The Supplier shall be under an obligation to indemnify the Customer for any claim, including legal costs, raised against the Customer as a result of faults or defects in the consignment/service. The Customer shall not agree on a settlement of such claims without involving the Supplier in the process.
If claims are raised against the Customer due to conditions involving the consignment or service the Supplier shall also be under an obligation to have legal proceedings instituted against it before the court which hears claims for compensation raised against the Customer.
The Supplier shall be under an obligation to maintain the usual professional liability insurance and product liability insurance, which shall cover the Supplier's liability for the consignment/service. At the Customer's request, the Supplier shall document the existence and scope of the insurance by presenting the insurance policy and documentation for payment of the premium.
4.7 Force majeure
The Supplier shall be liable for breach of the agreement unless such breach is due to circumstances for which the Customer bears the responsibility or risk or is caused by force majeure.
A force majeure situation exists when correct performance of the agreement is impossible and when this is due to extraordinary circumstances which the Supplier could not mitigate and ought not to have predicted such as war, unusual natural occurrences, fire, strike or lockout. With respect to strike and lockout it is a condition that these circumstances do not only affect the Supplier's business. The Supplier shall be under an obligation to have an emergency preparedness plan in so far as this is possible.
The Customer shall be exempt from liability under the same conditions as the Supplier, see clause 4.7.1.
Each party shall bear its own costs and own losses resulting from a force majeure event.
If the performance of the agreement or significant parts thereof has been rendered impossible due to force majeure for a period of more than 45 consecutive days or for more than 70 days within a period of 1 year the Customer may choose to terminate the agreement without notice. In such case, clause 4.7.4 shall apply.
If the Customer is not able to receive the consignment or service in whole or in part at the agreed time of delivery or time of performance the Customer shall pay all documented expenses and risks in this connection.
The Customer shall be responsible for notifying the Supplier in writing as soon as it becomes evident that the Customer cannot receive the consignment or service at the agreed time. A new delivery date shall be agreed immediately.
If the Customer does not effect timely payment of the purchase amount or parts thereof interest shall accrue from the due date in accordance with the Danish Interest Rate Act.
The Supplier shall be solely responsible to the Customer.
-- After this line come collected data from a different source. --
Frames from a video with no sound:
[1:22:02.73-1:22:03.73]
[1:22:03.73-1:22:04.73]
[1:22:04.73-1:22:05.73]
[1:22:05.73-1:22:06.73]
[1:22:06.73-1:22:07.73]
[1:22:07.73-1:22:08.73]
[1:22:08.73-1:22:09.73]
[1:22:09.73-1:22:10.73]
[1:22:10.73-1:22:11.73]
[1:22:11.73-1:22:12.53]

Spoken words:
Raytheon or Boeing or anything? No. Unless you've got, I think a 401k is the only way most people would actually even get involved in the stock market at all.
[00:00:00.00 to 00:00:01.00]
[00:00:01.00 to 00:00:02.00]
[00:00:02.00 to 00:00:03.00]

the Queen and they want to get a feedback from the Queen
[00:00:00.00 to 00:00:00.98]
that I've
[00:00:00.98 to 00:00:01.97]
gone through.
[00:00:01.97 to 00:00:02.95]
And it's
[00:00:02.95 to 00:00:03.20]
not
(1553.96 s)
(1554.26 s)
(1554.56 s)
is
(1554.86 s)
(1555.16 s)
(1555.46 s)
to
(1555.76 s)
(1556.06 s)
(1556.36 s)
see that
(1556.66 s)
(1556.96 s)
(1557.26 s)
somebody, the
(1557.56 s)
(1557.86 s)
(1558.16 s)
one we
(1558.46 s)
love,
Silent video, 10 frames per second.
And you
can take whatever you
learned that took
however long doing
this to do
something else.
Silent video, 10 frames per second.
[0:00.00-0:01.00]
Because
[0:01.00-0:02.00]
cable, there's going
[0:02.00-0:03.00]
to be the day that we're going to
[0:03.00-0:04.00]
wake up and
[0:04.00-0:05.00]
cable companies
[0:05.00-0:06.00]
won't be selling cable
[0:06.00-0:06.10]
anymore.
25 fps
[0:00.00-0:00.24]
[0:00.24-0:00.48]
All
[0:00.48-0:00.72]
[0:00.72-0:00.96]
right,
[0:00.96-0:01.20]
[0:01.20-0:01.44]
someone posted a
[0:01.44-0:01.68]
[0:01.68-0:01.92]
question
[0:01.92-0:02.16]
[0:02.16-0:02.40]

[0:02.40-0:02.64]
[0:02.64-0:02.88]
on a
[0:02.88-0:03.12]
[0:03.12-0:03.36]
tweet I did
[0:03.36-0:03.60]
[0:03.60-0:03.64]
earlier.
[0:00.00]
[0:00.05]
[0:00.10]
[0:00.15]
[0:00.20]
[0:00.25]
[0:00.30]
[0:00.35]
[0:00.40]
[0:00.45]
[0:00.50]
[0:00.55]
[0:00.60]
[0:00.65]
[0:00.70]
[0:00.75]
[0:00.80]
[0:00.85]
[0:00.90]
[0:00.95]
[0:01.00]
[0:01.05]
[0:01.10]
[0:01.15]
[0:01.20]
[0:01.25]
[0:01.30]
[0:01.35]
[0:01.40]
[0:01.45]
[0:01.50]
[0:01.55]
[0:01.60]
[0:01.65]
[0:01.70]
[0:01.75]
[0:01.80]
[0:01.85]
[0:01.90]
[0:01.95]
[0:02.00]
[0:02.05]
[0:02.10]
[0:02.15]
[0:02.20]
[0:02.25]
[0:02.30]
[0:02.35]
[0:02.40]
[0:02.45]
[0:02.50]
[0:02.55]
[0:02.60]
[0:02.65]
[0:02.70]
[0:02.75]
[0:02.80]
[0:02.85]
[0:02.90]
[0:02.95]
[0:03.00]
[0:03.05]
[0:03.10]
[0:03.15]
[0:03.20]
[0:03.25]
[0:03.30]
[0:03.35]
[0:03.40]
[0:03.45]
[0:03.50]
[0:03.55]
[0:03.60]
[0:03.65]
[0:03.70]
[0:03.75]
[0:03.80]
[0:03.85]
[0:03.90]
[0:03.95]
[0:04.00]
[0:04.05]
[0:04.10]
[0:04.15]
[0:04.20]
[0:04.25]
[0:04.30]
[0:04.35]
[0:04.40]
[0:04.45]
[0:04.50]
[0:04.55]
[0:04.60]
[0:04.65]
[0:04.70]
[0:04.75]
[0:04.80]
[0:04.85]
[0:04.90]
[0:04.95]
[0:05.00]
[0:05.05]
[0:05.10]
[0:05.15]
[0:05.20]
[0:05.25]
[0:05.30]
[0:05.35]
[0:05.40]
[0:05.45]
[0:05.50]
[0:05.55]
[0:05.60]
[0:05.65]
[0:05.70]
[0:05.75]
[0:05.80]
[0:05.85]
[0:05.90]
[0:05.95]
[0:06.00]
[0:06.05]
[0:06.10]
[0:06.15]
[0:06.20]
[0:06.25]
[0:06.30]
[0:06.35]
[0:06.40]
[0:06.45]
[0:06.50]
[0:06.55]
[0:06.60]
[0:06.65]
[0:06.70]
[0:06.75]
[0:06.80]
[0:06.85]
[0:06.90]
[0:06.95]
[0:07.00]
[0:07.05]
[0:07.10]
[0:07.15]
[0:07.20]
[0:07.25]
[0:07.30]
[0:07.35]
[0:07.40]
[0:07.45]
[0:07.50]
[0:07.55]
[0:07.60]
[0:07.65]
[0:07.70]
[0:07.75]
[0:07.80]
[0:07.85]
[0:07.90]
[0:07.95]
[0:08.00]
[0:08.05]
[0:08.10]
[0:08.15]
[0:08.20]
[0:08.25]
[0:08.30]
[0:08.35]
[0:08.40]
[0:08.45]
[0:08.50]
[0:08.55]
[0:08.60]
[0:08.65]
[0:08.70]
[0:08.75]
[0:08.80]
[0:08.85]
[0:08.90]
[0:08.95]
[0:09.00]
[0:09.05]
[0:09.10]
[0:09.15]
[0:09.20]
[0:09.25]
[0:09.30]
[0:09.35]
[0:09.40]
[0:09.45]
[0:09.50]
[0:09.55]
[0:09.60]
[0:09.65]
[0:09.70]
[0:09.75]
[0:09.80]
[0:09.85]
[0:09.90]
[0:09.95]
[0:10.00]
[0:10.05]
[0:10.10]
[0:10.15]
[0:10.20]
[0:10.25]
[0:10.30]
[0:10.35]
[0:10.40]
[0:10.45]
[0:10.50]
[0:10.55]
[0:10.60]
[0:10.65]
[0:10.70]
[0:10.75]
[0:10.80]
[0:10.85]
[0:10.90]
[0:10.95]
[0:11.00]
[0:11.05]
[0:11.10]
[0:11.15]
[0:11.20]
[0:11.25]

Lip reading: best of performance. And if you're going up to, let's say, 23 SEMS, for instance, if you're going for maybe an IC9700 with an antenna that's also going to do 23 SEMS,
The Supplier shall only be entitled to be represented by someone else in whole or in part upon written consent from the Customer. The Supplier shall be entitled to use subsuppliers, which shall be stated at the conclusion of the agreement, but the Supplier shall be fully responsible for correct performance of the consignment. If the Supplier wishes to change subsuppliers during the agreement period this shall beapproved by the Customer. The Customer cannot refuse approval without a valid reason.
The Supplier shall only be entitled to discount or assign its receivables to a third party in whole or in part upon written consent from the Customer.
This agreement shall be governed by Danish law.
Disputes in connection with the agreement shall be settled by negotiation between the Parties. If the Parties are unable to reach an agreement on this an impartial mediator shall be appointed to solve the dispute. Expenses incurred for such mediator shall be paid by the Parties jointly.
If the dispute cannot be settled by negotiation or a mediator either Party shall be entitled to demand that the dispute is settled by the courts in the Customer's jurisdiction.